Я и художник сидим на лавочке во дворе воскресной школы и болтаем. Жалуется мне на разное. Даже не то, чтобы жалуется, а просто рассказывает о всяком, чего я ещё не вполне понимаю. Ему за тридцать, а я на целых двенадцать лет младше. Он уже давно известен в городе, хотя и невольно променял в последнее время выставки на заказную работу в домах новых русских, на всё это конвейерное изготовление икон из бересты, расписывание гостиных в венецианском стиле… Художник, сын художника… Отец упрекает его в забвении себя прежнего. Жене нужны только деньги от него. Есть дочка любимая, но она становится всё больше и больше похожей на мать…
Мы сидим и болтаем. Одна из учениц его художественного отделения влюблена в художника. Ищет его внимания, всегда идёт до трамвайной остановки вместе с нами после занятий. Она хорошая. И он хороший.
Художник боится этого чувства. Зачем он ей, такой старый, спрашивает меня. Разница в восемнадцать лет. А мне кажется, что они могли бы быть вместе. Что это за жизнь, когда вместо дома предпочитаешь напиваться и ночевать в мастерской…

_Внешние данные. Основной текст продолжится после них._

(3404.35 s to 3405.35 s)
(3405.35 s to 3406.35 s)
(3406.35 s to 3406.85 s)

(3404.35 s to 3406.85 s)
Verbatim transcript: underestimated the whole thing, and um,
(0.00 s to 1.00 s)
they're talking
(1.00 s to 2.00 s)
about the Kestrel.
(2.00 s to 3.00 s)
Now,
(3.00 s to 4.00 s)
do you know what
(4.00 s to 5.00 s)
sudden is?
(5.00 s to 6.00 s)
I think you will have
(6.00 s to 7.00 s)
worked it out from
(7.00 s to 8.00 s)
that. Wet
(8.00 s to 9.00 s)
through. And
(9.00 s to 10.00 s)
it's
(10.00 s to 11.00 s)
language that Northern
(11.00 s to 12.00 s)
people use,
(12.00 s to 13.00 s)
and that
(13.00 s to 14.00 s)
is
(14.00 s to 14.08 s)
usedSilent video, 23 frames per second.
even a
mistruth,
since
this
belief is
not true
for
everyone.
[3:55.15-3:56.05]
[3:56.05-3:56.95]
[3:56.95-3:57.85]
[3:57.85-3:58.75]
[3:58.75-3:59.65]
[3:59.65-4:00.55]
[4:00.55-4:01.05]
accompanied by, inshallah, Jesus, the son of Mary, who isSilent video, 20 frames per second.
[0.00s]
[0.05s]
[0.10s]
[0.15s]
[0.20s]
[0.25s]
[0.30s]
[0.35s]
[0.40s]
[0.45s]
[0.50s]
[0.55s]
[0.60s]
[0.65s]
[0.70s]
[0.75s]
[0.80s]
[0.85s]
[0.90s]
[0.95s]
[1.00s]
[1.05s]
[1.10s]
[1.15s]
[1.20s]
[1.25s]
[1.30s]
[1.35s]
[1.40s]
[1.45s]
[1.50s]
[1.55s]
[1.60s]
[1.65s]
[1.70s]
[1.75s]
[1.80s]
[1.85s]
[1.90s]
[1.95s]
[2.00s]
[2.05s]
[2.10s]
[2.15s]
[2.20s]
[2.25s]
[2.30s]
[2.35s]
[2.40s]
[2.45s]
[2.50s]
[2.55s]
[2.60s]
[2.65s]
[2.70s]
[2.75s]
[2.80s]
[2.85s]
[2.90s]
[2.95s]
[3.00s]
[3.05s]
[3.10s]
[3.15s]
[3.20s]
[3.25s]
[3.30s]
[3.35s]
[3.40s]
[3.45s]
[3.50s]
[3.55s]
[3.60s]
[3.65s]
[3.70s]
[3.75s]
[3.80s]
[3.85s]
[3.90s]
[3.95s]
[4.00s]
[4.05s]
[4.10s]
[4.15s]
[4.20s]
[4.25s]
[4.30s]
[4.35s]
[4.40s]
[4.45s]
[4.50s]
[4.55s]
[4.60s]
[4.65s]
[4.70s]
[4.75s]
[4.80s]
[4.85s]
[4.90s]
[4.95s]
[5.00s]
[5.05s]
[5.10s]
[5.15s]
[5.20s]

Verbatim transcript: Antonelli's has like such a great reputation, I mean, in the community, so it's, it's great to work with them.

Проводив её до остановки, мы идём в ближайший гастроном. Заказываем себе по сто граммов и, сидя на пластмассовых стульях за пластмассовым столиком, опять говорим о жизни, о вдохновении, о любви… И так – почти каждое воскресенье. Душа тоскует у него.
В конце мая воскресная школа отправляется в паломническую поездку. Старинные монастыри в соседней области. Все вместе прикладываемся к открытым по случаю праздника мощам. Потом дети пьют чай в трапезной. Потом идём на источник. Пока остальные купаются, мы поднимаемся на ближайшую гору и заходим в женский скит. Ухоженные огороды, цветники, аккуратно посыпанные гравием дорожки. По-особенному тихо. «Да вот же она, вот, смотри!» – шепчет художник и тянет меня за рукав. Мимо нас проходит молодая монахиня. Мы случайно стоим на узкой дорожке так, что пройти, не встретившись взглядом, просто невозможно. И монахиня поднимает глаза, чтобы попросить нас отшагнуть в сторону. И я понимаю, чтó есть самое прекрасное в этом скиту.
«Матушка, – смущаясь, говорит художник, – можно Ваш портрет написать?»
Всегда большой, он странно робеет. Он словно бы мечту свою увидел. И я его понимаю.
«Спросите у матери-игуменьи», – тихо отвечает монахиня и проходит мимо, всё так же опустив голову. Закутанная в чёрное, она удаляется, а мне всё видятся её глаза, это настоящее потрясение всех чувств, я понимаю художника. Он тоже молчит.
Эту монахиню я встречаю потом всего лишь раз. Случайно, приехав вместе со знакомым на источник, текущий под монастырской горой. Больше я уже не вижу её.
Однажды спрашиваю у художника, написал ли он её портрет. Художник разводит руками: мать-игуменья не дала благословенья. Он несколько попыток сделал, уговаривая её. Обещал и портрет её самой написать, и у митрополита даже спрашивал, которому берестяную икону дарил на день тёзоименитства, думая, что тот на настоятельницу повлияет… «Суета всё это» – сказала ему мать-игуменья. Не с теми мыслями будет он портрет писать. Не стоит соблазн множить.
А я вот помню её глаза до сих пор. Двенадцать лет уже прошло. И художника я теперь куда лучше понимаю. Написать портрет я не смогу, но вот хотя бы просто увидеть её…
У нашей соседки мать заболела. И пришлось ей забрать старушку к себе. Бабулька была живенькая, энергичная, только с головой у неё что-то случилось. Может быть, от одиночества деревенского, когда все разъехались по чужим городам и весям, может – от природы ей уготовано было. Проходя однажды мимо наташиных дверей, я услышал, как изнутри кто-то скребётся, словно замок пытается открыть и не может. По наивности остановившись, я ещё поговорил с незнакомым голосом несколько минут, просившим выпустить его. Это и была незнакомая нам бабулька. В «хрущёвках» ведь как живут… Строили их в шестидесятые чаще всего с помощью разных организаций, и заселялись в них люди, хорошо знавшие друг друга по месту своей работы. И жили одной родственной общиной. И знали, кто кому сват, брат, сын… А тут новый голос невидимого человека.